Relays: Principle of Operation

High current switching technology

Ledex-BLP-200 In the drive towards smart metering and control for domestic power supplies, the solenoid-operated power contactor is a key enabling technology. Utility companies and equipment manufacturers are increasingly looking for added value in this type of device — for solutions rather than products. The latest designs offer improved reliability, safety and performance, as well as the advanced features required for automated or remote operation.

Safety under all conditions: Electrical contactors for domestic power metering and control illustrate very well the practical advantages of modern technology. Like their counterparts for fluid control, these apparently simple devices are much more sophisticated than they appear. For example, Ledex-BLP 200 relays use a contact configuration which solves a long-standing problem with high-current contactors of this kind.

In essence, a contactor comprises a contact mounted on a fixed blade and another on a moving blade. In conventional designs, this layout forms the basis for the practical device, yet it suffers from a fundamental defect. Current flowing in opposite directions in the two parallel blades causes an electromagnetic repulsion (the Lorenz force). The higher the current, the greater the repulsive force. Under extreme overloads such as short circuit conditions, there is a risk that the contacts will be forced apart, and the resultant sparking and local heating could destroy the switch. To prevent this, the moving blade actuator must supply a much greater force than is necessary for normal loads, placing heavy demands on the actuator drive.

Our patented device incorporates a different configuration, in which the repulsive forces act so as to maintain the contacts closed. This is the ‘blow-on’ principle, and it is further enhanced through careful routing of the incoming and outgoing current. This arrangement minimises the force required from the actuator, so that the solenoid draws relatively little power during operation and is typically driven by a low-voltage DC supply. In the quiescent state, permanent magnets provide the hold so that no power is drawn at all.

Electrical isolation of the load within the contactor package is clearly an essential aspect of safety. Plastic barriers between switch parts carrying high and low voltages prevent flashover or breakdown even under extreme over-voltage conditions. Equally crucial is the need to prevent the massive magnetic fields generated by the switch blades in short-circuit conditions from affecting the solenoid. Potentially, this could cause the solenoid to drop out unintentionally, opening the contacts and thus destroying the switch at a critical moment, when safety is paramount. To avoid this, the solenoid incorporates ‘immunisation’ against external fields. A four-sided enclosure provides shielding, the permanent magnets are very strong, rare-earth types, and the active section of the plunger is kept as short as possible.
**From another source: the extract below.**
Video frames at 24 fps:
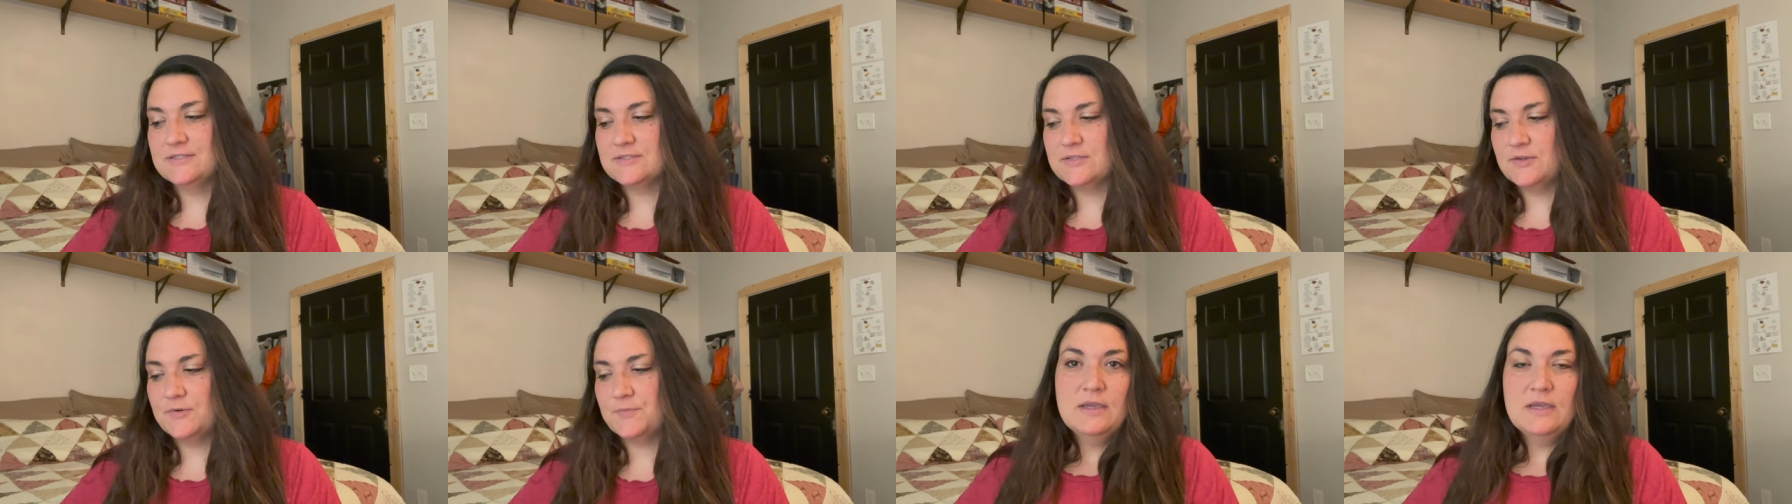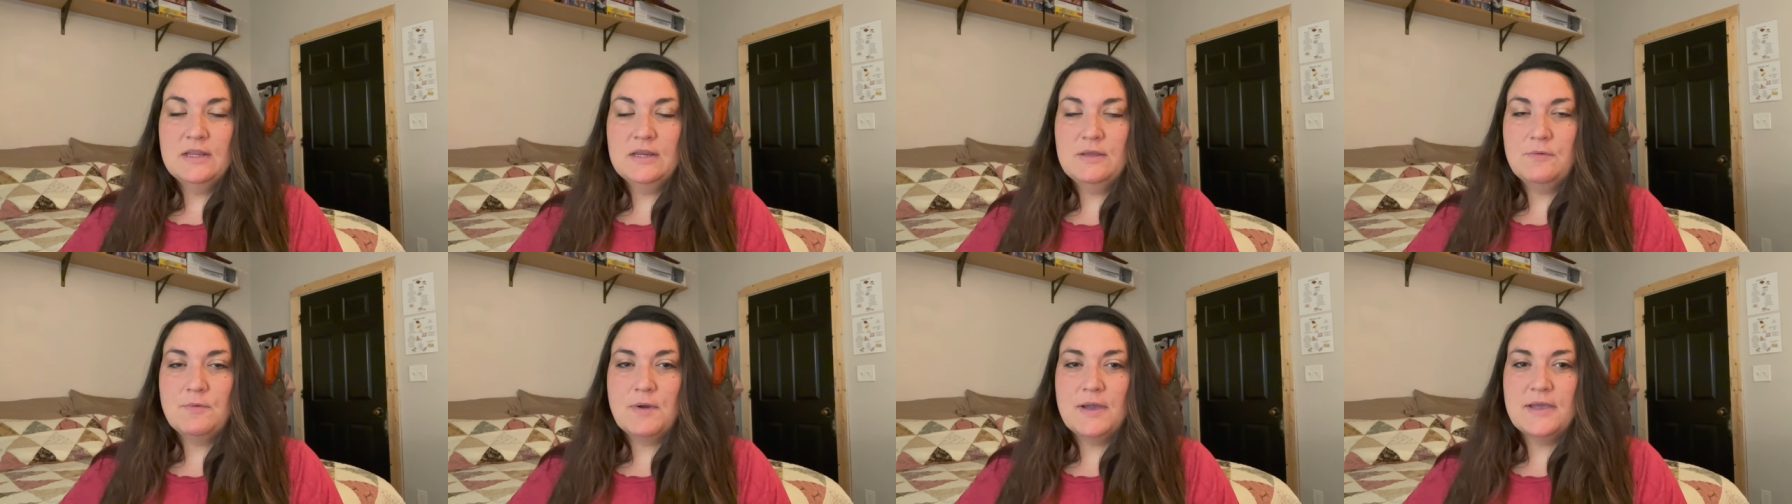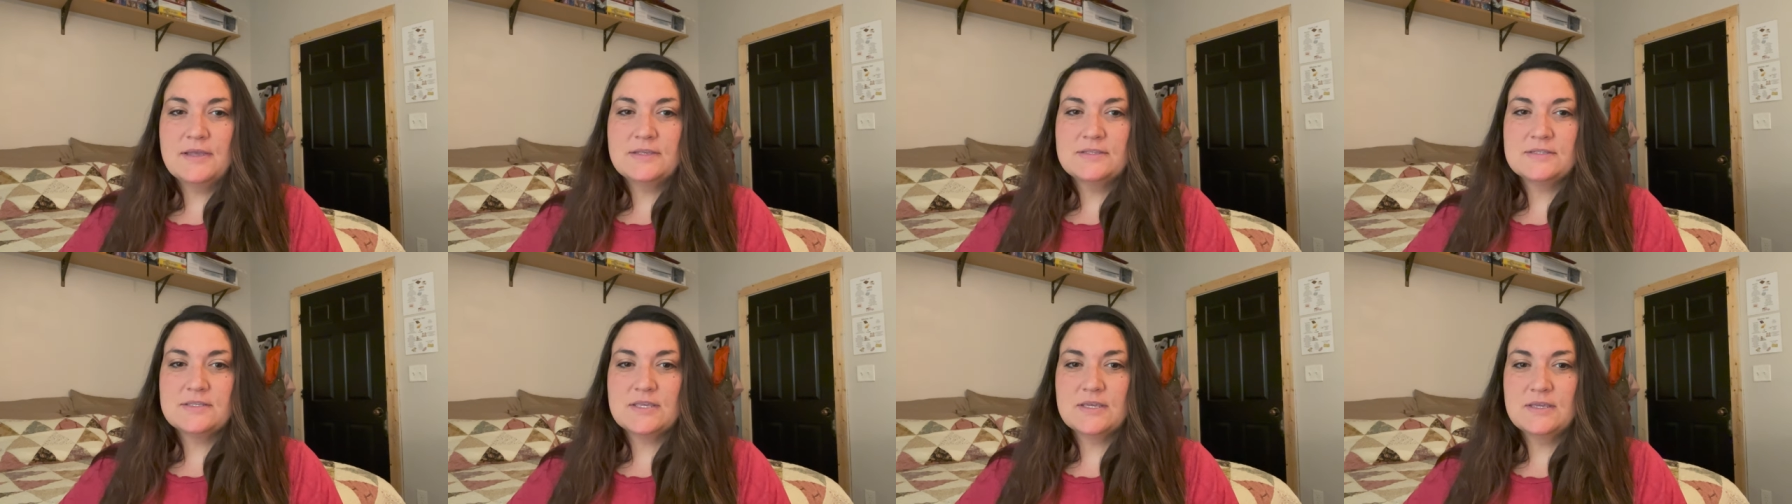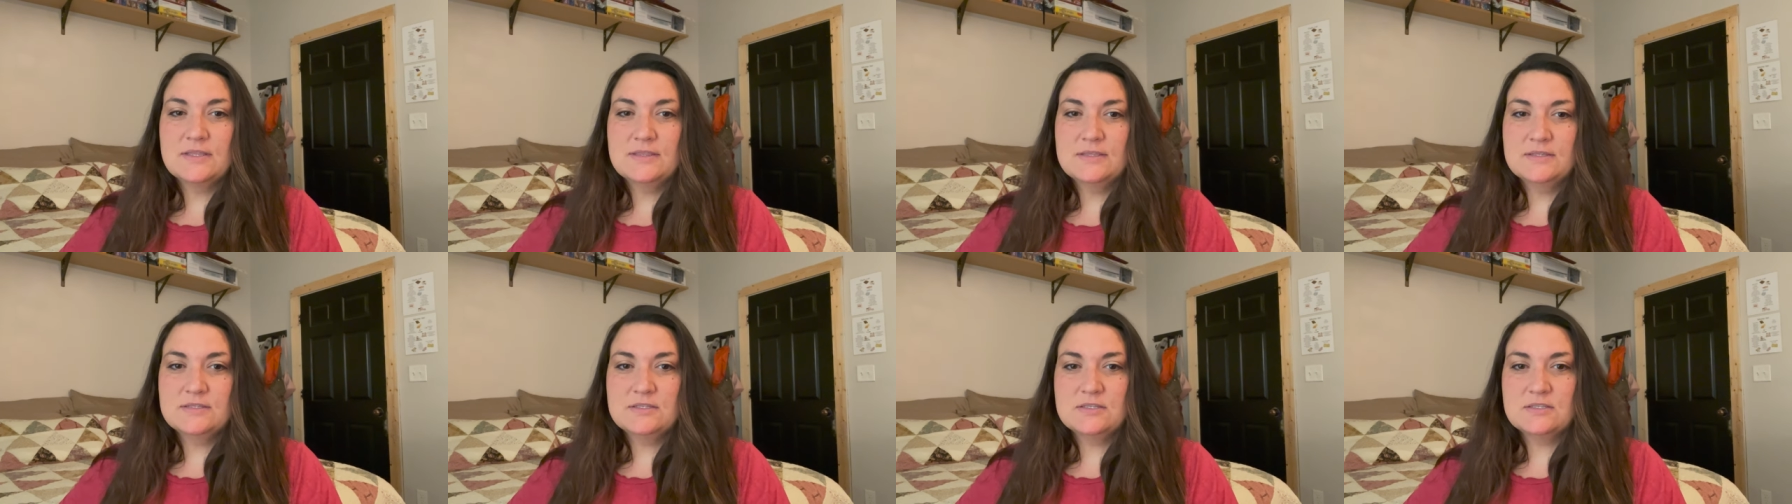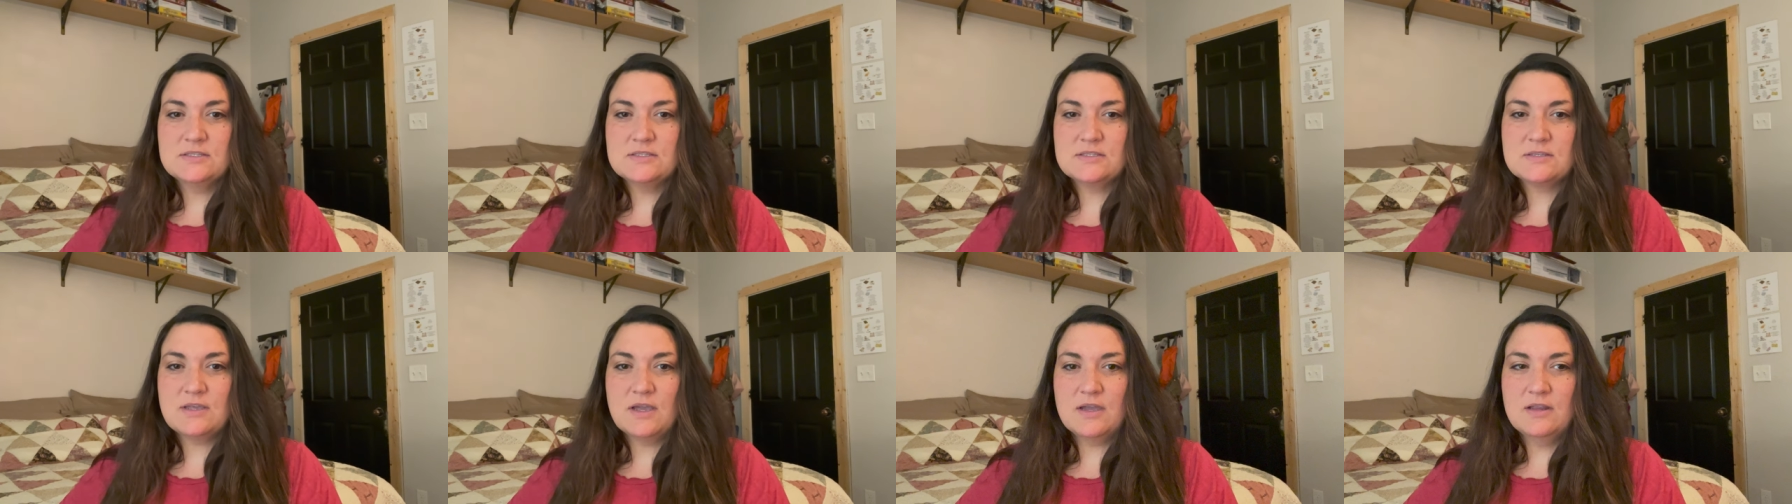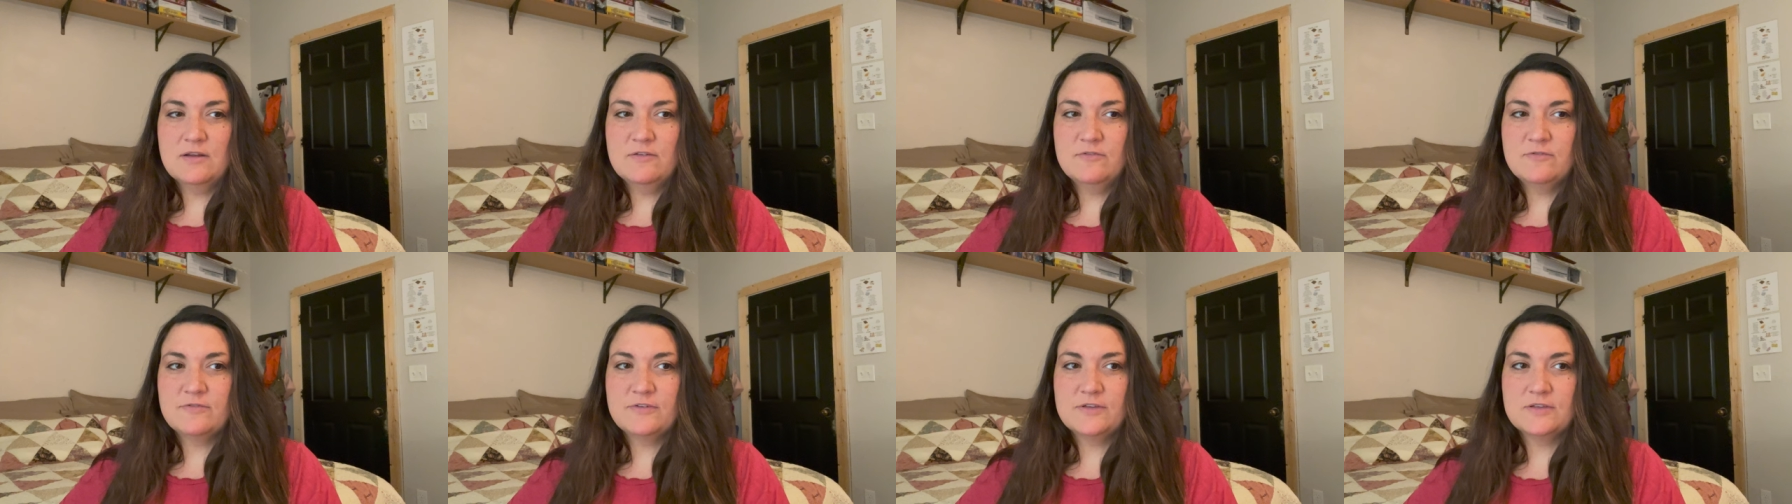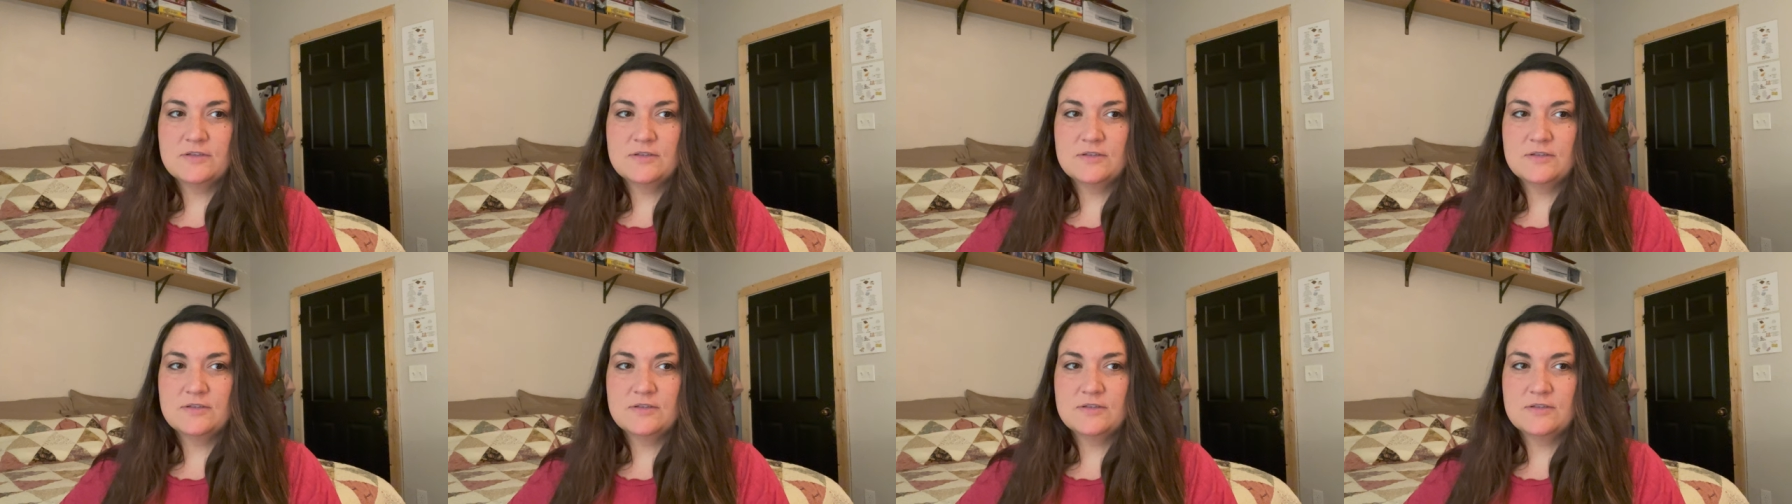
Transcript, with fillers: So anyways, this is kind of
The practical advantages: For smart metering applications, a latest-technology contactor of this type offers some critically important advantages. The following notes refer particularly to the North American model, but similar considerations apply to domestic power applications worldwide. The contactor is extremely robust and reliable, with guaranteed performance in both normal and short-circuit conditions. It requires very little power for the solenoid drive — typically around 30 watts, as compared with traditional contactor designs which may require up to 2 kilowatts! The solenoid drive may be low-voltage DC or a half-wave pulse drive, whichever is most readily available within the equipment design as a whole.

Validation and approvals: Regulatory demands on metering, switching and control equipment have grown ever more stringent over the years. For example, IEC 1036 demands that an electrical meter and all its components should survive a thirty- times overload current without prejudicing safety — so the 200 amp Powerpulse contactor being introduced to the US market must accept 6 000 amps for several cycles without detriment. In fact, the device is guaranteed to withstand 10 000 amps safely.

Other aspects of the design must comply with a raft of regulatory requirements including parts of ANSI, NEMA and CSA standards. Contact clearance must be maintained at 3/8 (9.5mm) to UL508, while all plastic components must comply with electrical breakdown characteristics specified in UL94V0.